Tuesday, June 12, 2012

Cambridge & Counties new bank - as beneficial as it might be?

A new local bank is launched in the UK. Press release here.  Cambridge & Counties Bank, jointly owned by Cambridge Local Government Pension Fund and Trinity Hall the University of Cambridge college. We have a new creator of credit which adds to the UK money supply. But how does this particular venture help the UK economy in terms of Prof Richard Werner's video interviews? To summarise the new bank's situation:

1. Small and Medium Sized  enterprises (SMEs) are to be the main borrowers and  this should help the local economy and generate new local employment, improving the quality of life in local communities. There is an unfulfilled need with many SMEs not being able to access funding from existing banks.
2. The Pension Fund backers will gain secured lending (against commercial property), so it is a for-profit bank that needs good returns. Working capital loans for SMEs will be secured against owner/occupier property. These show obvious concern that the bank should be viable in the context of providing profit for its backers.
3. There is to be an emphasis on personal relationships between customer and bank. This should help customers and the bank an important feature lacking as highlighted in the recent Banking Appeals Task Force  Annual Report on the Better Business Finance website
4. Without a recent history in the banking industry the bank starts with a clean slate and should do well without the drag of past financial calamities.

Richard Werner explains in the video interview: Who Allocates the Money Supply? that banks decide according to their own private decisions and this bank is no different. It is emphasising SMEs which is admirable as that is where the future employment growth will come from. But it seems you will have to have property to back your loan or overdraft. If you want to start a business or run project but do not have property that you can offer as collateral, then you may not be helped and the economy will not grow in that direction.
Perhaps the bank with its strong 'personalised relationship approach' will be able to assess a good lending prospect based strongly on the abilities of person in from of them rather than the value of their home? Richard Werner in his video on local banking shows how local banks outside the UK are very strongly relational and both parties (lender and borrower) may have known each other for years.

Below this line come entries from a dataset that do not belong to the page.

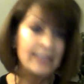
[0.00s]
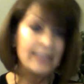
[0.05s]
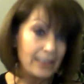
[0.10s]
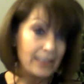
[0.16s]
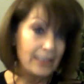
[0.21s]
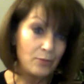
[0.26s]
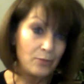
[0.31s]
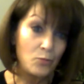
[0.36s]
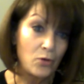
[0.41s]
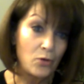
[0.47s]

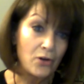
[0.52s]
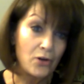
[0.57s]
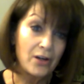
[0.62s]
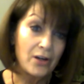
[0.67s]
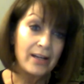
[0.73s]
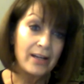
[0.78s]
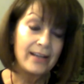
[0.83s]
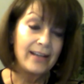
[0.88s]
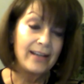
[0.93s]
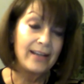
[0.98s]
didn't
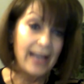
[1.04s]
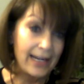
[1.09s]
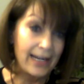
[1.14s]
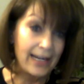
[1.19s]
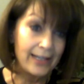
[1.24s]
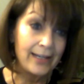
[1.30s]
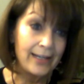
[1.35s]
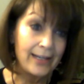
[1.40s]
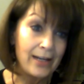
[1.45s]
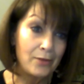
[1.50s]
work,
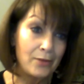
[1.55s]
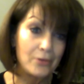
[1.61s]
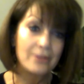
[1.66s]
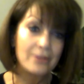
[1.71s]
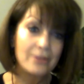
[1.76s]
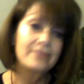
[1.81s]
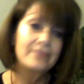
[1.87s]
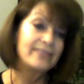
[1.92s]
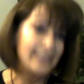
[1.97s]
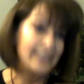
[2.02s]
added
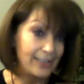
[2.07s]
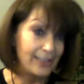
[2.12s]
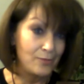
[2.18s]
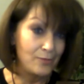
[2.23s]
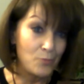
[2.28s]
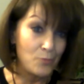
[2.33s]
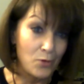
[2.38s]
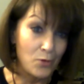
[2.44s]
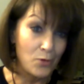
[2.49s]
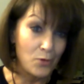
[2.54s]
another,
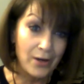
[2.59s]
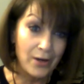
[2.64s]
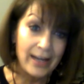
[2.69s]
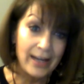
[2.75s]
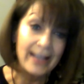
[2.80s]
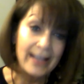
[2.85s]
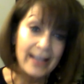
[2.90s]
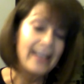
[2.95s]
didn't work,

It is 'a relationship of trust between the bank and the customer'.
Investment by the pension fund in commercial property through the bank will encourage that sector which has been bombed out as this asset price bubble burst. Maybe a good time to be getting back into the future bubble for a pension fund? But if credit creation through the new bank goes towards property it does not of itself add to productive investment that would add to useful GDP, but merely raises property prices. See video: Who Creates the Money Supply? 

This seems to be a good time to start a new local bank which has external shareholders needing returns, and aimed at loans for SMEs.  In these circumstances an emphasis on property-backed loans is probably inevitable. However banks do not have to be run like this. The credit creation monopoly granted with a banking licence can either: feed profits to the high bank salaries and returns to its owners or: if the bank was not-for profit, help local businesses more and also feed profits to the local community. Loan assessment and returns for a community bank are different.  The Bank of North Dakota in the USA and Sparkassen, Germany are just two such community banks and the pattern is replicated across the world. The UK is backward and virtually alone in developed nations in not having a not-for-profit banking sector to serve ordinary people and their businesses, and ordinary communities rather than ordinary shareholders. And the UK economy suffers due to this emphasis on protecting private profits from the banking monopoly.